O basquete universitário estadunidense tem em seus fãs aquilo que é o mais próximo de uma torcida real do futebol brasileiro. Como a do Bangu Atlético Clube, por exemplo. É ali que as verdadeiras paixões, as verdadeiras loucuras de março e dos outros onze meses se encontram. E claro, é a porta de entrada principal para os jovens atletas darem o seu primeiro passo rumo à NBA. Aqui no Brasil? Bem, aqui no Brasil o basquete universitário rende uns bons motivos para beber cerveja.
Nada contra os atletas, que fique bem claro. Eu mesmo no meu primeiro período da Faculdade Nacional de Direito, junto de outros tantos novatos, recebi o convite dos atletas veteranos para nos juntarmos ao time do esporte que fosse de nosso interesse e defender a nossa faculdade nos semi-lendários Jogos Jurídicos. Os meus olhos brilharam, confesso. Mal cabia em mim, tamanho contentamento. Fui correndo comunicar os meus pais: eu iria treinar com o time de basquete da faculdade. Muito bom, filho. Ficamos felizes por você. Onde vão ser os treinos? Na Ilha do Fundão. Quando? Aos domingos. Rimos muito e dali em diante eu nunca pus os pés naquela quadra.

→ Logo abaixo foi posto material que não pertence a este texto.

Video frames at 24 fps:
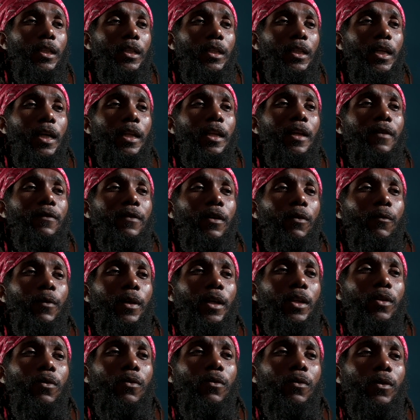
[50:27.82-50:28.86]
You understand what
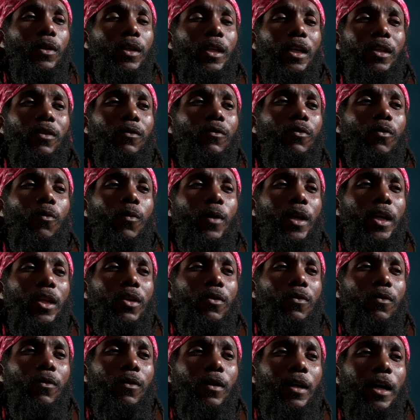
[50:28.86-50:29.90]
you do? You don't know what you
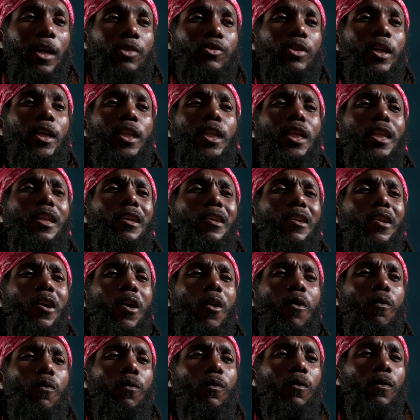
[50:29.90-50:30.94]
do. Because she's a killer
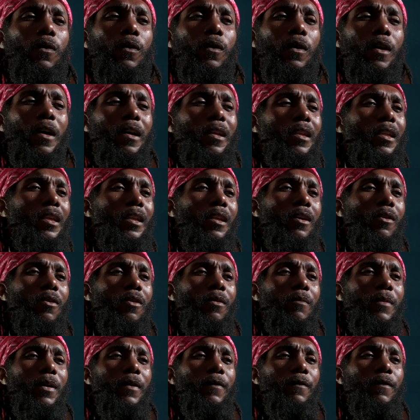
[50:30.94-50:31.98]
now. And kill a
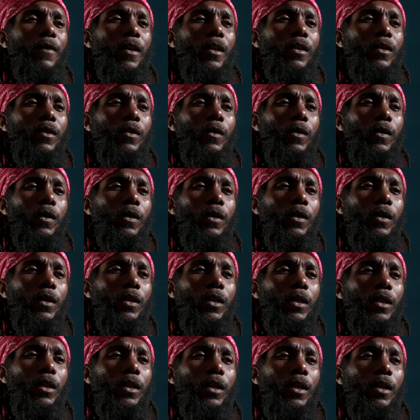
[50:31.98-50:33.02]
gunman friend too.
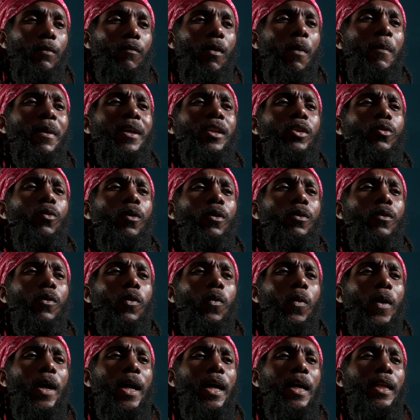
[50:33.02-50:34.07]
But make it one
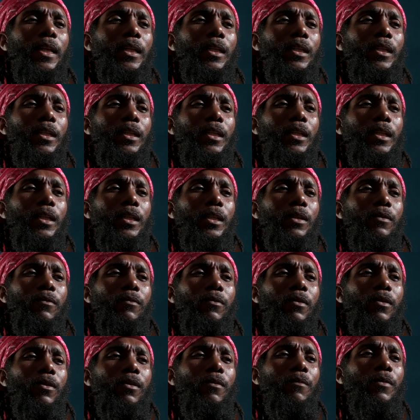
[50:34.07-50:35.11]
go on.
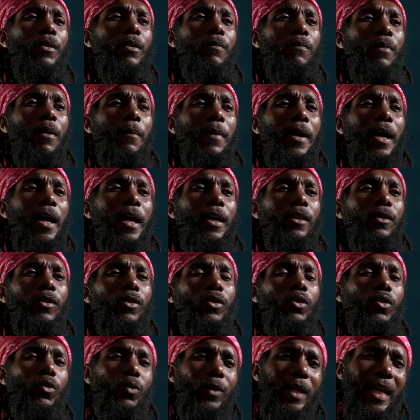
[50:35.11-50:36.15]
No, no blood for my hand
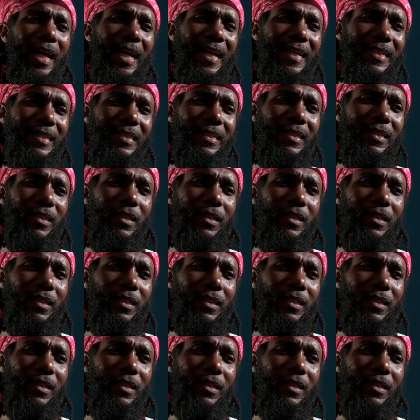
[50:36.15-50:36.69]
tonight.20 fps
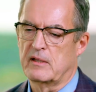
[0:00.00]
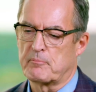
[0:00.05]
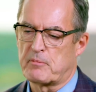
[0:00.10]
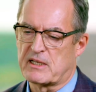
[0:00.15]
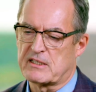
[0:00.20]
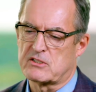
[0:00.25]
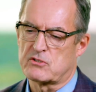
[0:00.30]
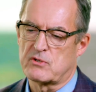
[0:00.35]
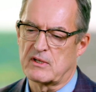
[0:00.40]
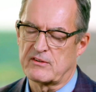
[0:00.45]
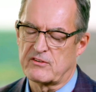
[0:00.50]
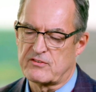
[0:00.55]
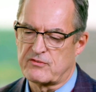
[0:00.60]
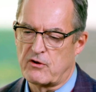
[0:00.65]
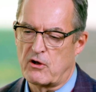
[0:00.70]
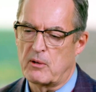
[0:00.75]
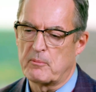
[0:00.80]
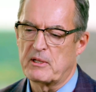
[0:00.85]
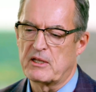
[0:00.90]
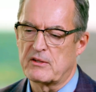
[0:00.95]
But
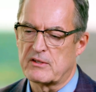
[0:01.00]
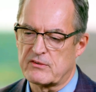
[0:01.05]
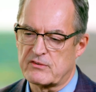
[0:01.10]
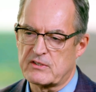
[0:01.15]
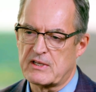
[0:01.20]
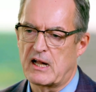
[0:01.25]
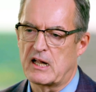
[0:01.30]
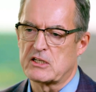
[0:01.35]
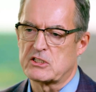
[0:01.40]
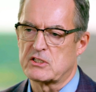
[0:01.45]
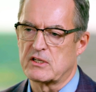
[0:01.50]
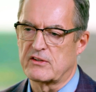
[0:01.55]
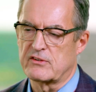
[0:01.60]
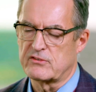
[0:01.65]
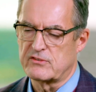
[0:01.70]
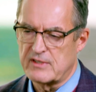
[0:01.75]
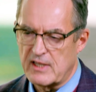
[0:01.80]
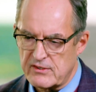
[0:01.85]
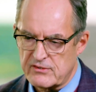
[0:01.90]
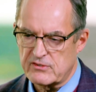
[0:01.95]
transforming this culture is
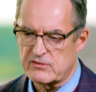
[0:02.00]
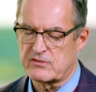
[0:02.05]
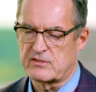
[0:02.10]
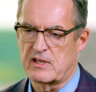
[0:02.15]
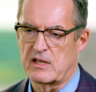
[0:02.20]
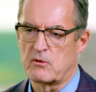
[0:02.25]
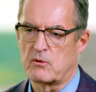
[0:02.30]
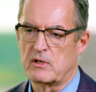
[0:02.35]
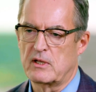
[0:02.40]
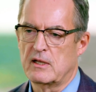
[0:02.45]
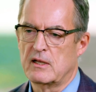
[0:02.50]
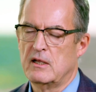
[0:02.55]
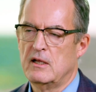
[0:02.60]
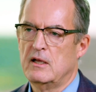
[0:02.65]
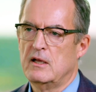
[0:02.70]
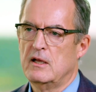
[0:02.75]
necessary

Não posso dizer que foi uma frustração. Eu nem sabia muito bem o que estava fazendo à época. E entendo meus pais preocupados com o filho recém-chegado à maioridade encarando a Ilha do Fundão que não é bem o lugar mais pacífico do Rio de Janeiro (se é que existe algum) nos domingos pessimamente munidos de transporte público. Juro, eu entendo. Só que a vida é uma caixinha de surpresas.
Passados alguns anos, ou cinco, para ser mais exato, a balança do universo buscou o seu equilíbrio. Um papo descontraído e um convite: “você não quer treinar com a gente nesse domingo? Te passo o contato do fulano, capitão do time”. Era a minha grande chance. Cinco anos depois eu ainda não sabia chegar ao Fundão. Pedi socorro a uma amiga que estudava lá e poderia ir comigo. Ela topou na hora. Obviamente não tínhamos muito o que fazer, os dois. Ela me encontrou naquela manhã de domingo, no ponto de ônibus. Me resumiu “Orgulho & Preconceito” inteiro, para vocês terem uma ideia de como o ônibus demora no domingo. Um bom tempo depois, chegamos ao Fundão.

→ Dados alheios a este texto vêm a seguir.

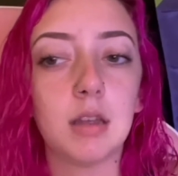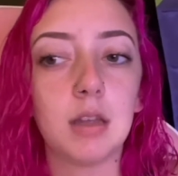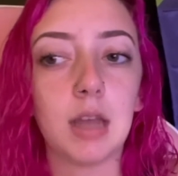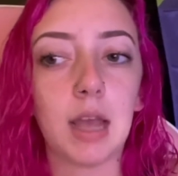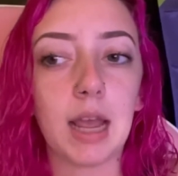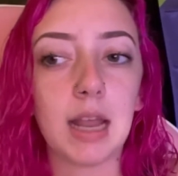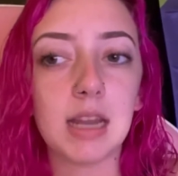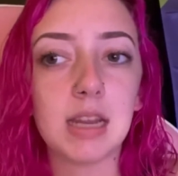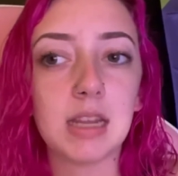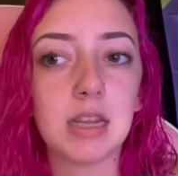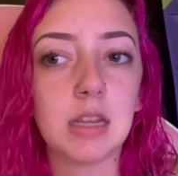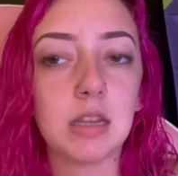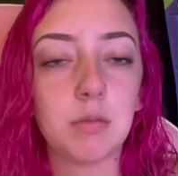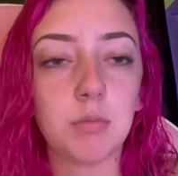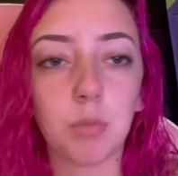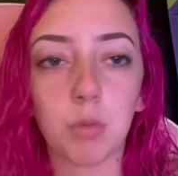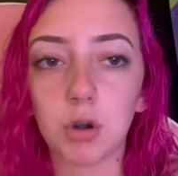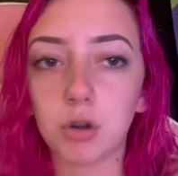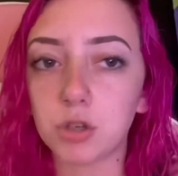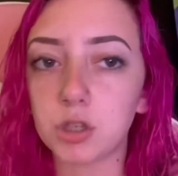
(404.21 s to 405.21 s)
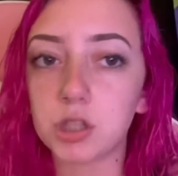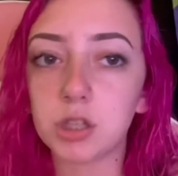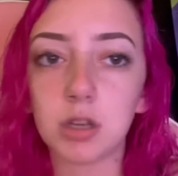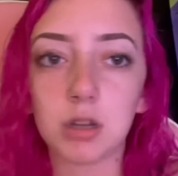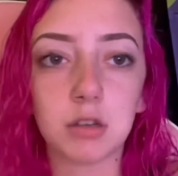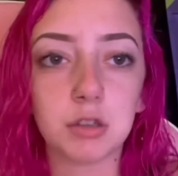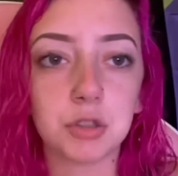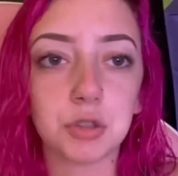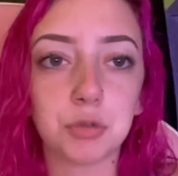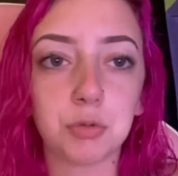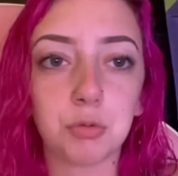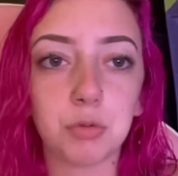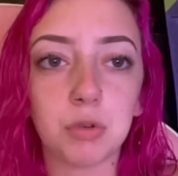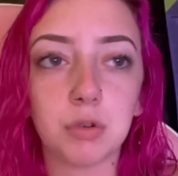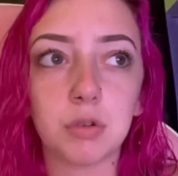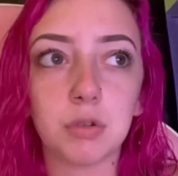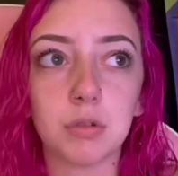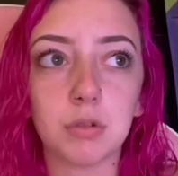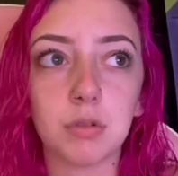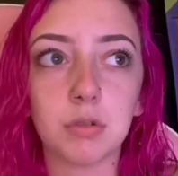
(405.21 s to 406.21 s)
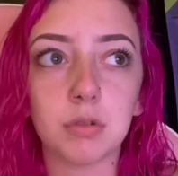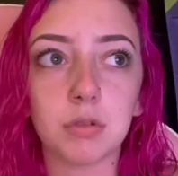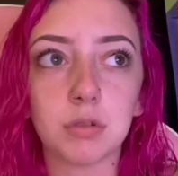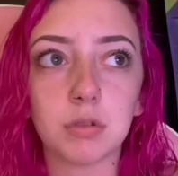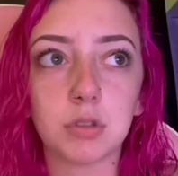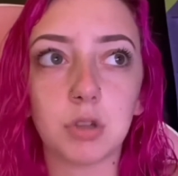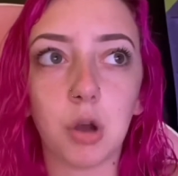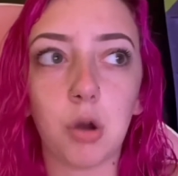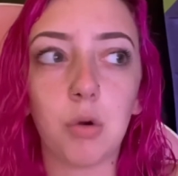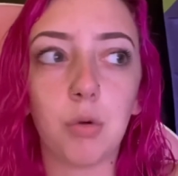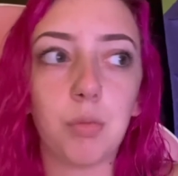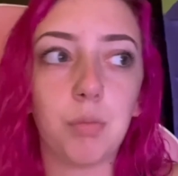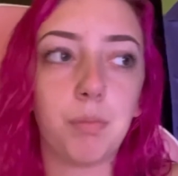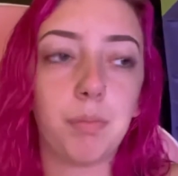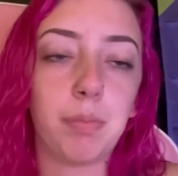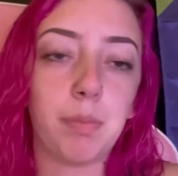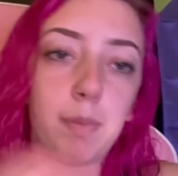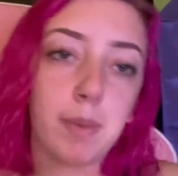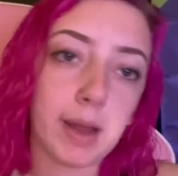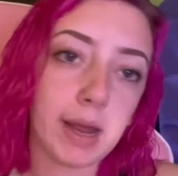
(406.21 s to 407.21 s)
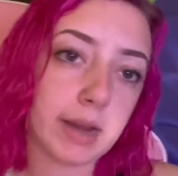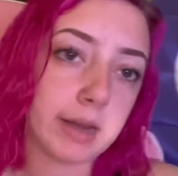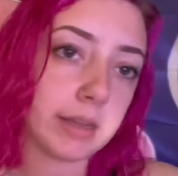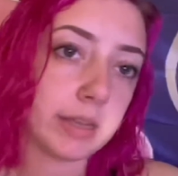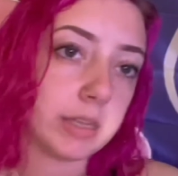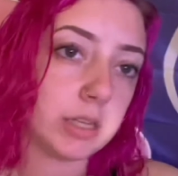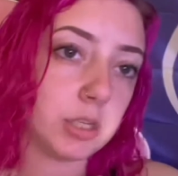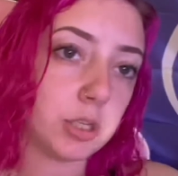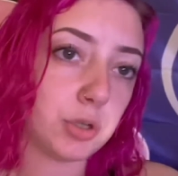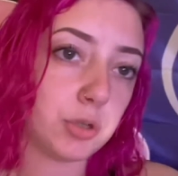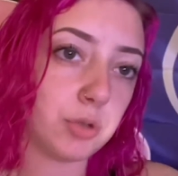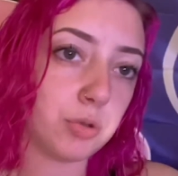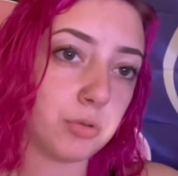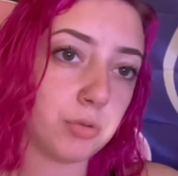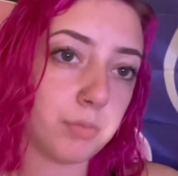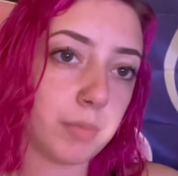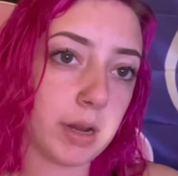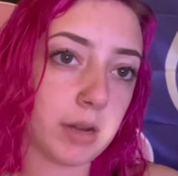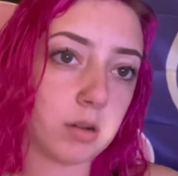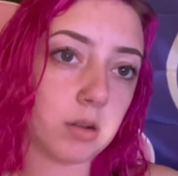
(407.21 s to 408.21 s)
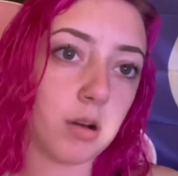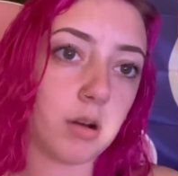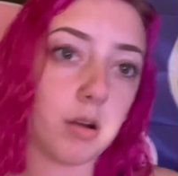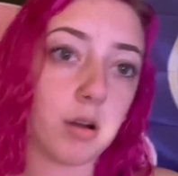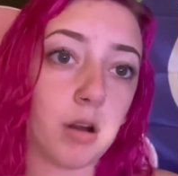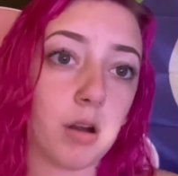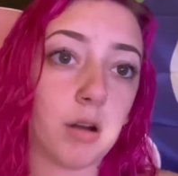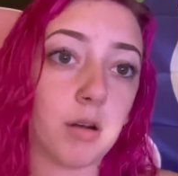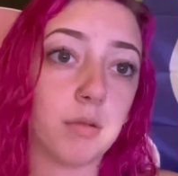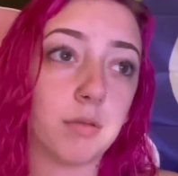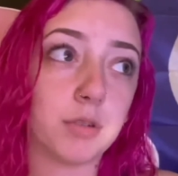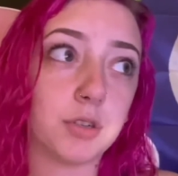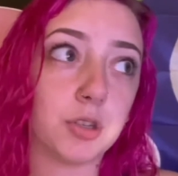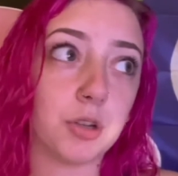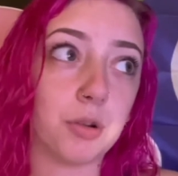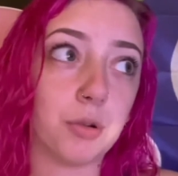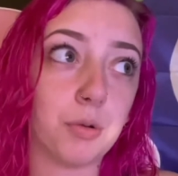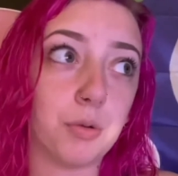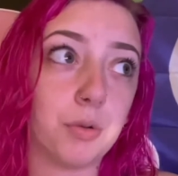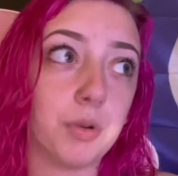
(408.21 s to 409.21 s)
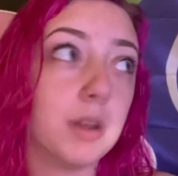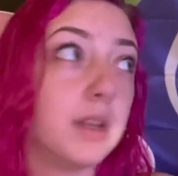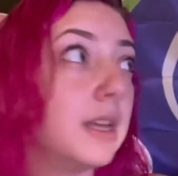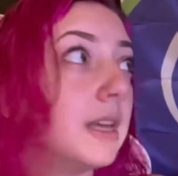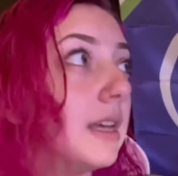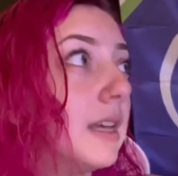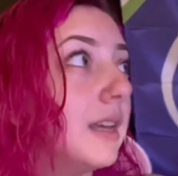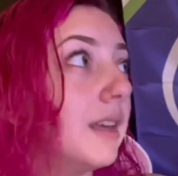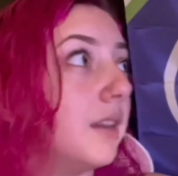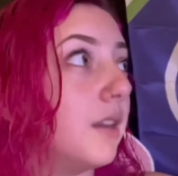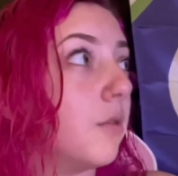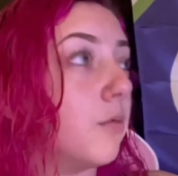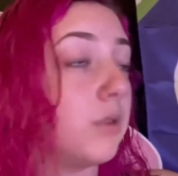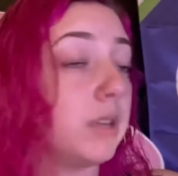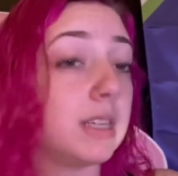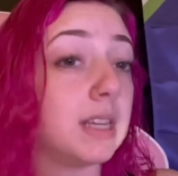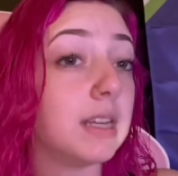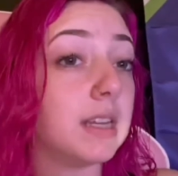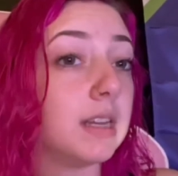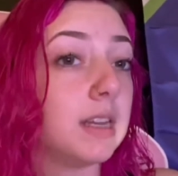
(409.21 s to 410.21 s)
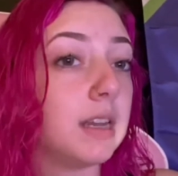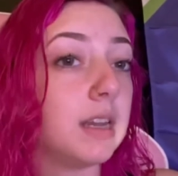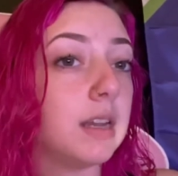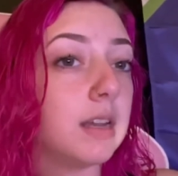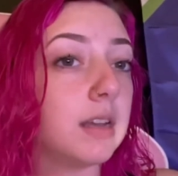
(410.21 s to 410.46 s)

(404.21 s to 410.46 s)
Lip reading: any merch sales will go back into my car so that we can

Eu não cabia em mim. Era a primeira vez na vida que eu pisava numa quadra de taco. Os demais colegas já tinham se aquecido e descansavam. Eu já saí de casa vestido, já pronto. Me alonguei e pedi uma bola emprestada. Minha amiga gentilmente se ofereceu para buscar as bolas perdidas. O problema é que não houve nenhuma. Conforme eu arremessava, todas elas caíam, como que por mágica. E arremesso nunca foi o meu ponto forte a vida inteira. Era bom demais, parecia ilusão. Um apito soou, anunciando o início de um amistoso. Fui para o banco, deixei o time da faculdade jogar. Analisei as jogadas, pedi para me explicarem como era a que eles chamavam de “Nacional” (o aluno da Nacional é orgulhoso por excelência). Tímido, esperei a minha vez. Por insistência dos demais, entrei em quadra. No meu primeiro lance, um toco limpo em cima do adversário. Transição em velocidade, uma assistência e uma bandeja minha. Para todos os efeitos, 100% de aproveitamento. Uma bela estreia e uma grande certeza: eu era feito para aquilo.
Eu era feito para continuar jogando as minhas peladas de fim de semana. Na rua, no parque, na praça. Foram esses os lugares que me moldaram. Foram esses os lugares que me ensinaram tudo o que eu sei até hoje sobre o jogo. Foram esses os lugares onde eu conheci várias pessoas, joguei contra os mais diferentes adversários e fiz muitos amigos. Se lá atrás, por algum motivo eu tivesse começado a treinar na faculdade, tudo isso poderia ter sido muito diferente. E sabe do que mais?
Eu não trocaria o que eu vivi por nada desse mundo.
Dedicada à Patrícia Severo, que gentilmente aceitou ir comigo ao Fundão num domingo de manhã, que gentilmente aceitou buscar a bola enquanto eu arremessava para me devolver e que me contou toda a história de ‘Orgulho & Preconceito”.